A aposta foi ganha por Sergio Fenerich que a cada dois dias levava um exemplar, passava a noite lendo, de modo que em dois meses tinha atravessado todos, um a um. Ficou famoso naqueles anos 1950, o único a cumprir a tarefa. O professor de português, Jurandyr Gonçalves, nos contou a existência atribulada, aventureira, livre, desesperada, erótica, de Camilo, personagem dostoievskiano. “A vida dele foi escrever, escrever, sua única salvação, tormento, sonho”, disse Jurandyr. Aquilo marcou-me como tatuagem.
Soube também que na Póvoa, Camilo dava-se com o pai de Eça de Queiroz, com Almeida Garrett e Alexandre Herculano. Ora, desde criança eu via a coleção das obras de Herculano nas estantes de meu pai, leitor inveterado, cultor da boa linguagem. Só havia um senão para o velho Brandão: “Esse homem escreve tão bem, pena ser tanto contra os padres e a igreja”. Católico, meu pai era, contudo, liberal.

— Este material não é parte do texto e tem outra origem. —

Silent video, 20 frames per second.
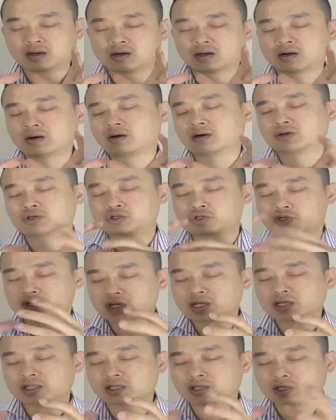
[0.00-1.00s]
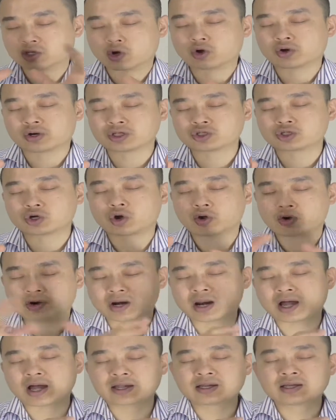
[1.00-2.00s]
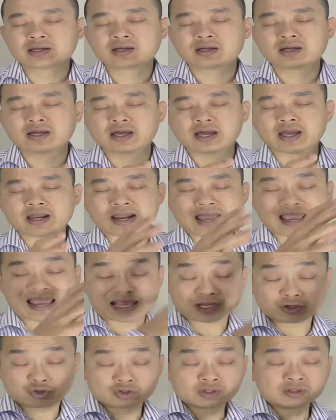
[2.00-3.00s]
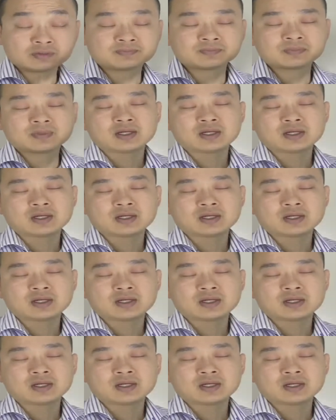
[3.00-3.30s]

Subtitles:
or share the knowledge online in Asia,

Agora, ali estava eu nesta cidade antiquíssima, no norte de Portugal, vizinha ao Porto, balneário, cidade de pescadores, que tinha abrigado a construção naval na época das descobertas. Poveiro, povo orgulhoso, forte. Ah, aqui nasceu Eça de Queiroz, que tem sua estátua na Praça da Câmara, onde, aliás, nasceu. Foi um português, o Machadinho, professor de Química e de Português, quem nos revelou Eça ainda no colégio. Ele começou por nos excitar com a questão da mãe do autor, mulher que que teria dado à luz antes de se casar, um imbróglio considerável para a época.

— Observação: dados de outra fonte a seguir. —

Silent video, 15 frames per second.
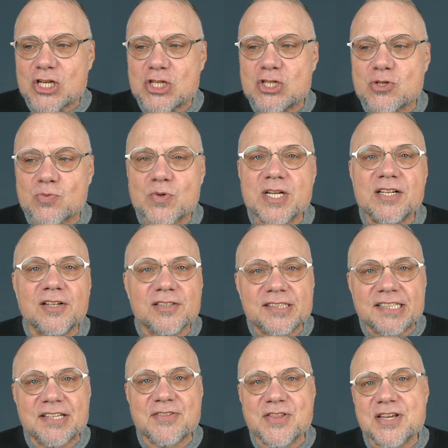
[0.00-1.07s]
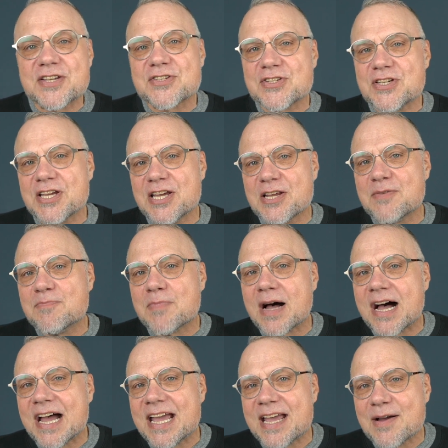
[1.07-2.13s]
drilled this in
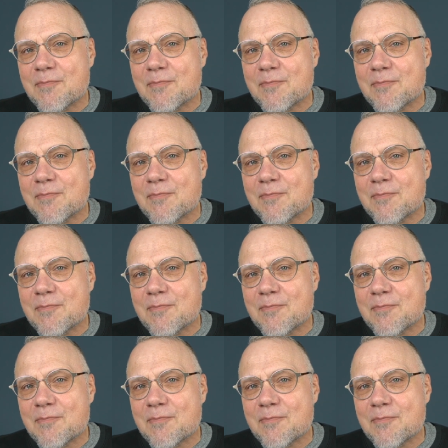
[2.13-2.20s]
my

Até hoje, ninguém esqueceu a gargalhada estentórea, voluptuosa e irônica de João Ubaldo Ribeiro e a sua presença imponente. Desta 18a Correntes trago o riso esfuziante de Inês Pedrosa, a alegria por reencontrar Almeida Faria, amizade de 40 anos, belíssimo escritor (Tomara O conquistador tenha chegado às livrarias brasileiras), o estar com Rui Zink. Com Valter Hugo Mãe e Vasco Rosa a conversa rolava pelas madrugadas no restaurante vazio do Axis Wermer, a nossa mesa única a manter a luz acesa, e nós embalados por uma aguardente velha dourada. Valter passou voando, ia para a Polônia no dia seguinte, homem do mundo.

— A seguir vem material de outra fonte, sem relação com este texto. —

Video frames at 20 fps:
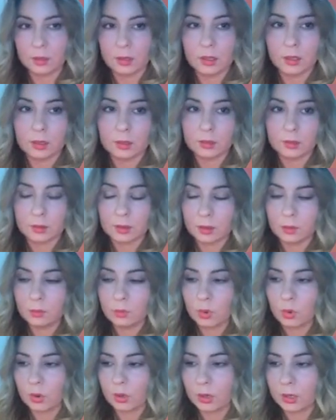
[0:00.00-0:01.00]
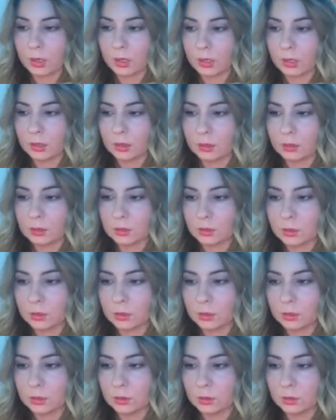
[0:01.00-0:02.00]
it's important
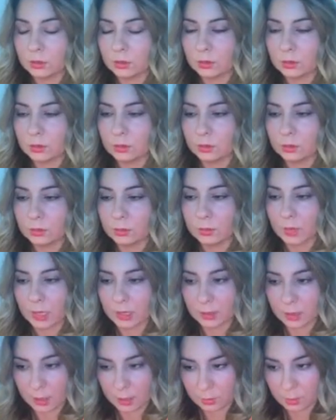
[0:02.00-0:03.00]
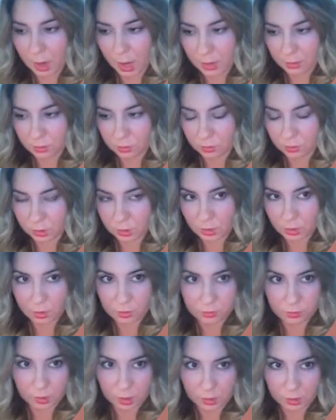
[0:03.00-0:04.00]
to maintain mastery
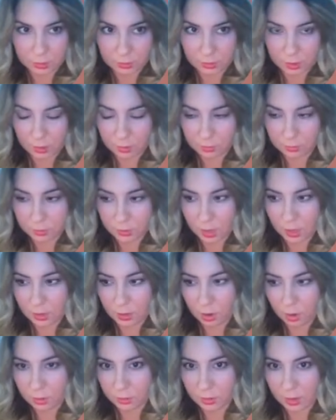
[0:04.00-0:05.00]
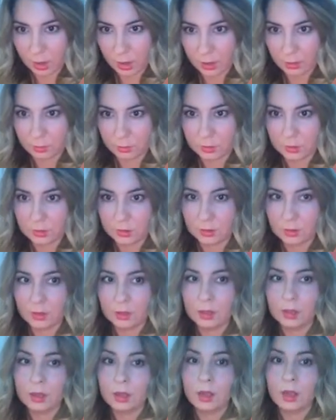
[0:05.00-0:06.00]
over ourselves at all times.
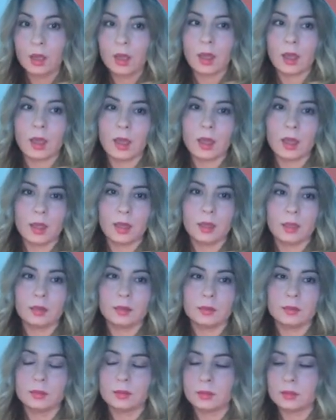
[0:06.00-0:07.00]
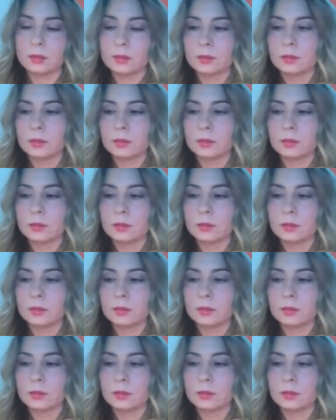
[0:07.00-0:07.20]
And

Se fui a Correntes, devo a José Carlos Vasconcelos, onipresente, o homem de vasta cultura, jornalista a vida toda, pessoa que lida, como ele diz, “há 60 anos com estas coisas de cidadania cultural”, tendo recebido o Prêmio Vasco Graça Moura, pela sua “exaustiva persistência na imprensa portuguesa de âmbito cultural”. Poeta, autor de Corpo de esperança, Repórter do coração, De poema em riste. Nascido em Freamunde, José Carlos porém, acentua, “aquela é a minha terra, onde nasci, e Póvoa de Varzim é a minha terra, onde não nasci”. Desta maneira, se diz autêntico “poveiro”. Sabe mais do Brasil e dos nossos meios literários que muito brasileiro bem informado. Promove nossos escritores e livros. Batalhou pela minha ida, como procura sempre incluir brasileiros em eventos portugueses. Que retribuição nosso país dá a pessoas como esta. O conceituado Jornal de Letras, quinzenal, que ele edita, lembra muito o formato deste Rascunho e sua maneira de encarar literaturas, autores e editores.
Quero compartilhar uma declaração de Mia Couto: “Nós que visitamos a Póvoa assumimos que uma vez participado nos parece afirmado, sem pestanejo, que estaremos sempre lá, em toda a edição que houver”.